Task inputs: Begin

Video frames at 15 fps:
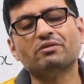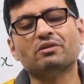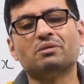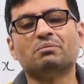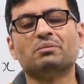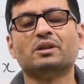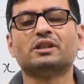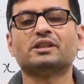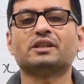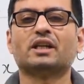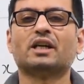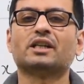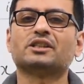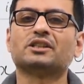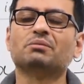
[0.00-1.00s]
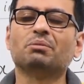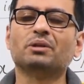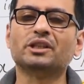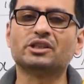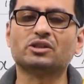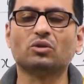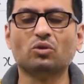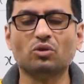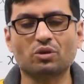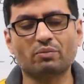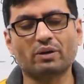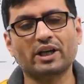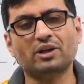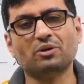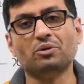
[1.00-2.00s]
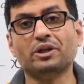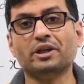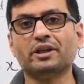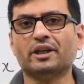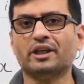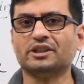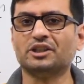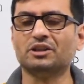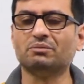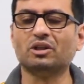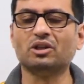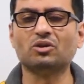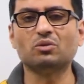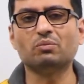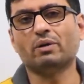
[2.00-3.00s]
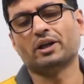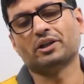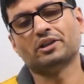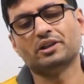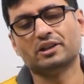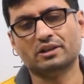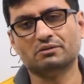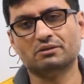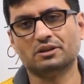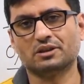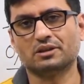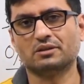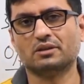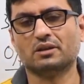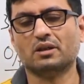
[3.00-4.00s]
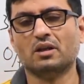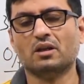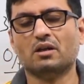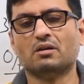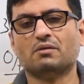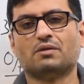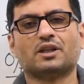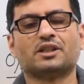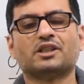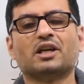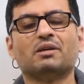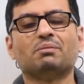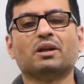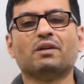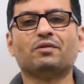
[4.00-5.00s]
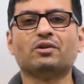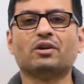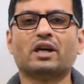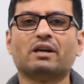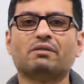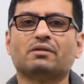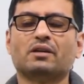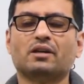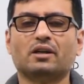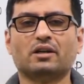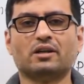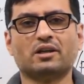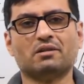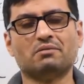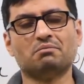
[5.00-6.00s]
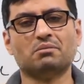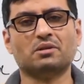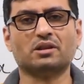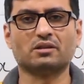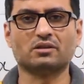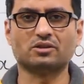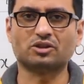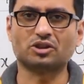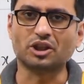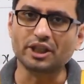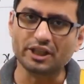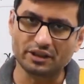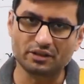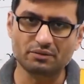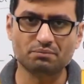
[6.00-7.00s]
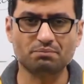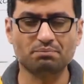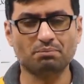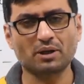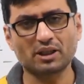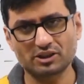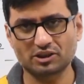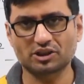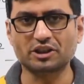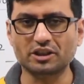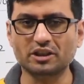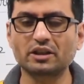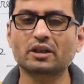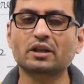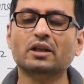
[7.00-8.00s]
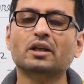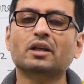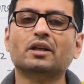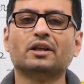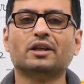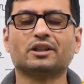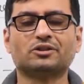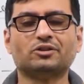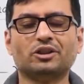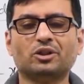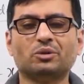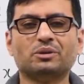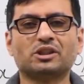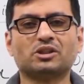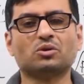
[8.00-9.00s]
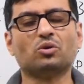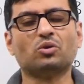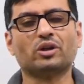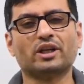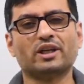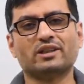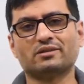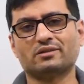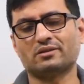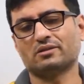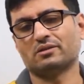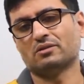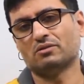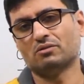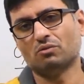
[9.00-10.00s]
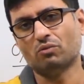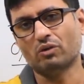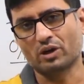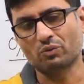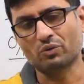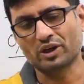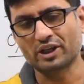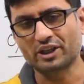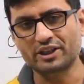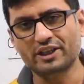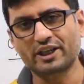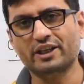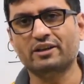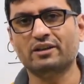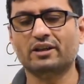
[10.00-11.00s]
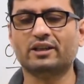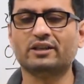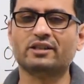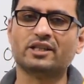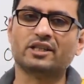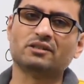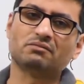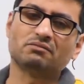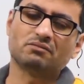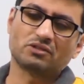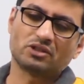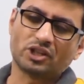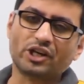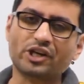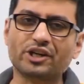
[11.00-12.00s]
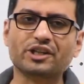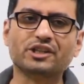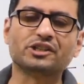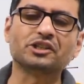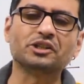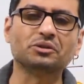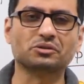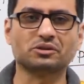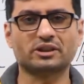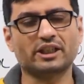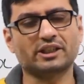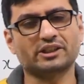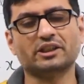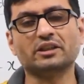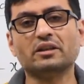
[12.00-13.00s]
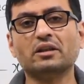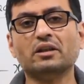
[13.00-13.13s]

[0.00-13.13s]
numbers are simply stored by doing decimal to binary conversion. For example, if you have a number 3 plus 3, it's going to be stored as 1 1 at the end and then 30 zeros. That's it.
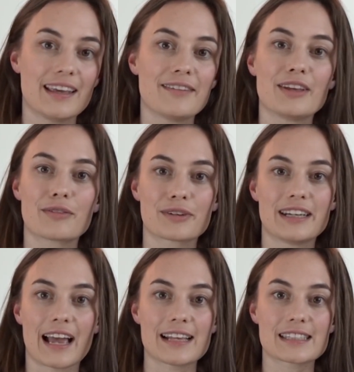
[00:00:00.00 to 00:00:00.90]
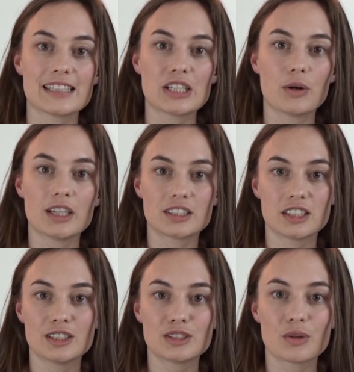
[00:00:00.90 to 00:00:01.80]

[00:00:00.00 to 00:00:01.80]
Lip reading: Feel free to ask any questions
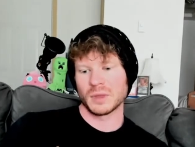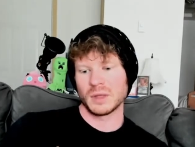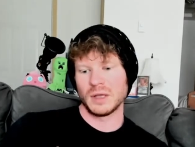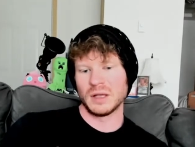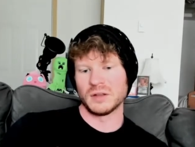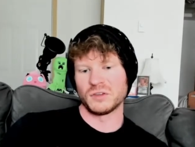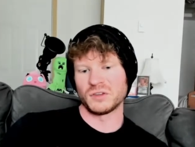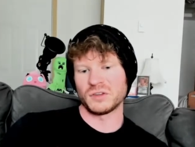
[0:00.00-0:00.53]

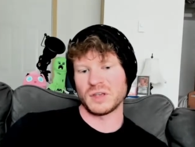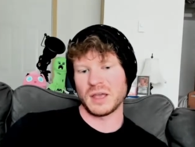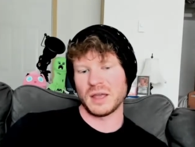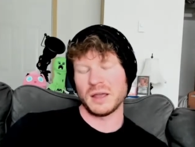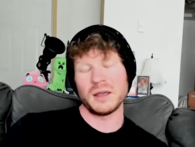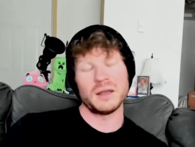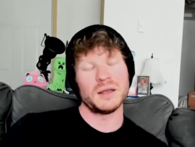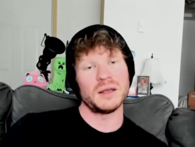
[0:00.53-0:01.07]

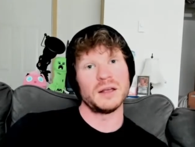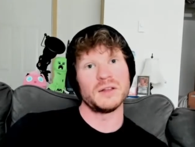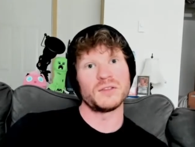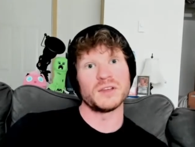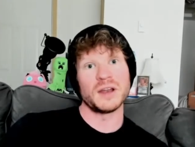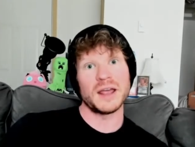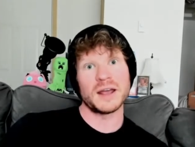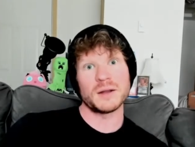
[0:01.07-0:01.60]
it's
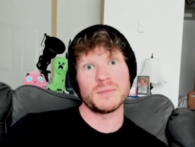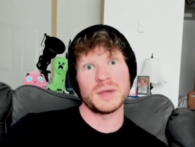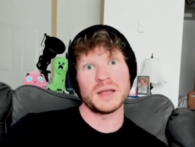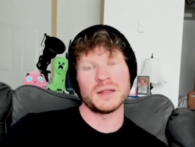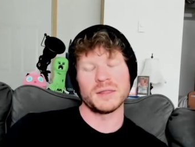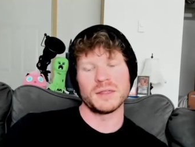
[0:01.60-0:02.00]
an anime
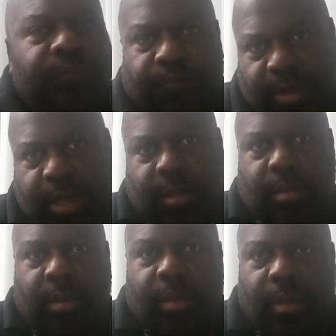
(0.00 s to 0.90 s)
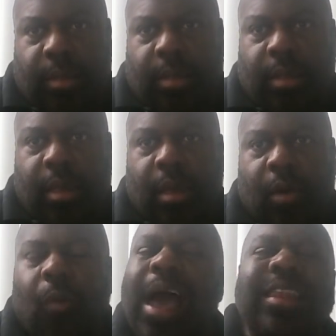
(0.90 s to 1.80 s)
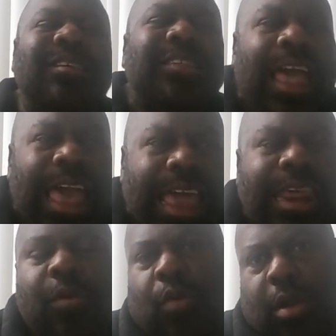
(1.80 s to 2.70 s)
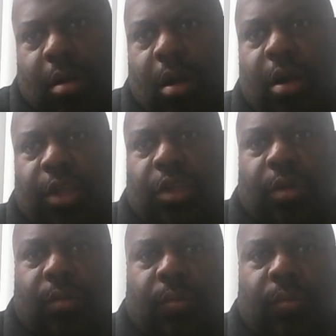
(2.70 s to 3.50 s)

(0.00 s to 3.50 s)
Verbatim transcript: feel, why does anyone argue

Task inputs: End

** Problem to work on **
Since the pictures are not wanted, give the material again exactly without them.

** Exercise response **
Video frames at 15 fps:
[0.00-1.00s]
[1.00-2.00s]
[2.00-3.00s]
[3.00-4.00s]
[4.00-5.00s]
[5.00-6.00s]
[6.00-7.00s]
[7.00-8.00s]
[8.00-9.00s]
[9.00-10.00s]
[10.00-11.00s]
[11.00-12.00s]
[12.00-13.00s]
[13.00-13.13s]

[0.00-13.13s]
numbers are simply stored by doing decimal to binary conversion. For example, if you have a number 3 plus 3, it's going to be stored as 1 1 at the end and then 30 zeros. That's it.
[00:00:00.00 to 00:00:00.90]
[00:00:00.90 to 00:00:01.80]

[00:00:00.00 to 00:00:01.80]
Lip reading: Feel free to ask any questions
[0:00.00-0:00.53]

[0:00.53-0:01.07]

[0:01.07-0:01.60]
it's
[0:01.60-0:02.00]
an anime
(0.00 s to 0.90 s)
(0.90 s to 1.80 s)
(1.80 s to 2.70 s)
(2.70 s to 3.50 s)

(0.00 s to 3.50 s)
Verbatim transcript: feel, why does anyone argue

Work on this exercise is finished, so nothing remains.